In January, the fund announced plans to take a 51% stake in the Port of Geelong, Victoria’s second-largest port, in a $1.2 billion deal alongside the fund manager Sydney-based Palisade Investment Partners.

She said Spirit’s chief investment officer, Ross Barry, who lives in an area three hours north of Sydney, was strongly committed to investing in the Australian region.

She said the fund also had an investment in the Victorian Business Growth Fund of $250 million.

This had seen an investment in Flavorite, a family business which is the largest hydroponic grower of tomatoes in Victoria, based in the regional town of Warragul.

Spirit Super also benefited from the sale of its stake in Canberra-based open-source data company Instaclustr, which was recently acquired by US firm NetApp for $500 million. The company was founded in 2013 within the Australian National University with capital from ANUConnect Ventures, a partnership between ANU and former MTAA Super.

ANU Connect invests in early stage businesses in the Canberra area.

Focus on customer service

Edwards said Spirit prides itself on having high levels of customer service, keeping all its customer service operations in-house to control quality.

“Our contact center just won another award for having the most consistent member service,” she said.

She said Spirit was seeing a high level of engagement from a new wave of young super fund members who were happy to engage with the fund through phone apps.

“We have very young Australians starting to engage in the capital markets,” she said. “We’re seeing people under the age of 25 using our apps, checking their balance, and becoming quite aware of their super.”
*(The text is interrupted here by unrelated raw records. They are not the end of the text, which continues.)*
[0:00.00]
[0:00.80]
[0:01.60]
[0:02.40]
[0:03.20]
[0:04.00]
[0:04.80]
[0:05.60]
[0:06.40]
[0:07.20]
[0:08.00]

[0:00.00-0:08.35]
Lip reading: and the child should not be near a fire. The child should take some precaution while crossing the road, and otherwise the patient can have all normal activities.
“But we find that it’s people aged 25 to 45 who aren’t engaged with their super.”

Bedding change down

An actuary by training who worked at Trowbridge Consulting and then at Deloitte, Edwards is senior vice-president of the Actuaries Institute of Australia. She said the superannuation sector hoped there would be no major changes in the industry after the next election.
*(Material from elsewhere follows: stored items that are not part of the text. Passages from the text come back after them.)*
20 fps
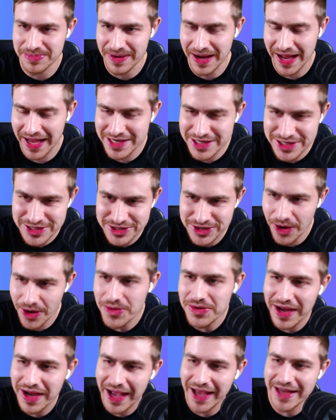I just
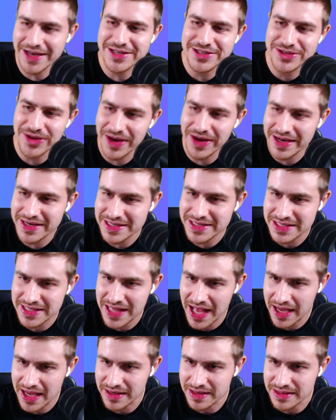don't
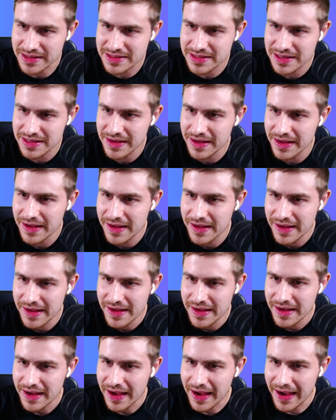understand it.
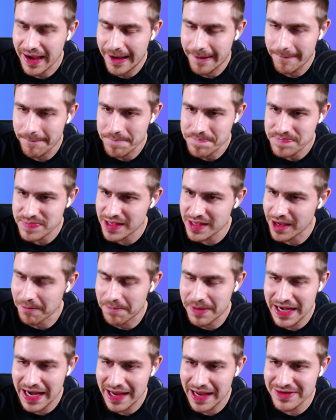Yeah,
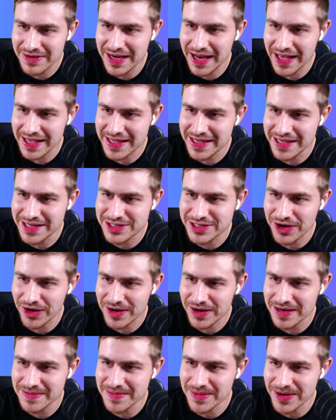better have a lucky
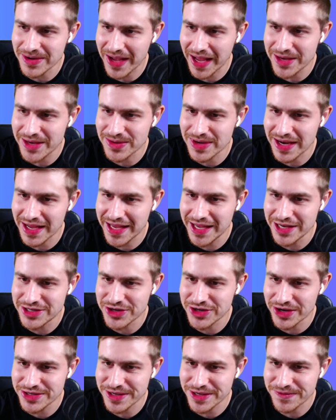chocolate milk and your lucky
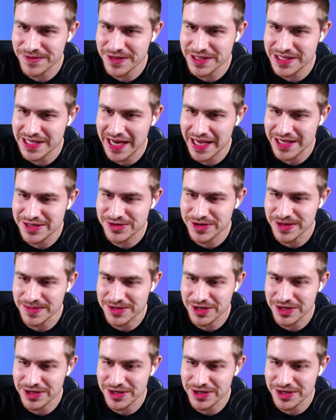jersey on for today's stream.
“There have been so many changes,” she said.

“Let’s put that aside and let the industry go on with its life, including adapting to all the regulatory changes that have happened over the last few years.”

She said there were still reforms needed to improve the superannuation, including its expansion into the “gig” economy workforce and improving superannuation coverage for the women.

But she said Australians were now “sick and tired” of all the changes to superannuation laws and regulations which she said were confusing and also reduced confidence in the system.

“It looks like the pension issue will be very quiet in the election this time around, which is a good thing,” she said.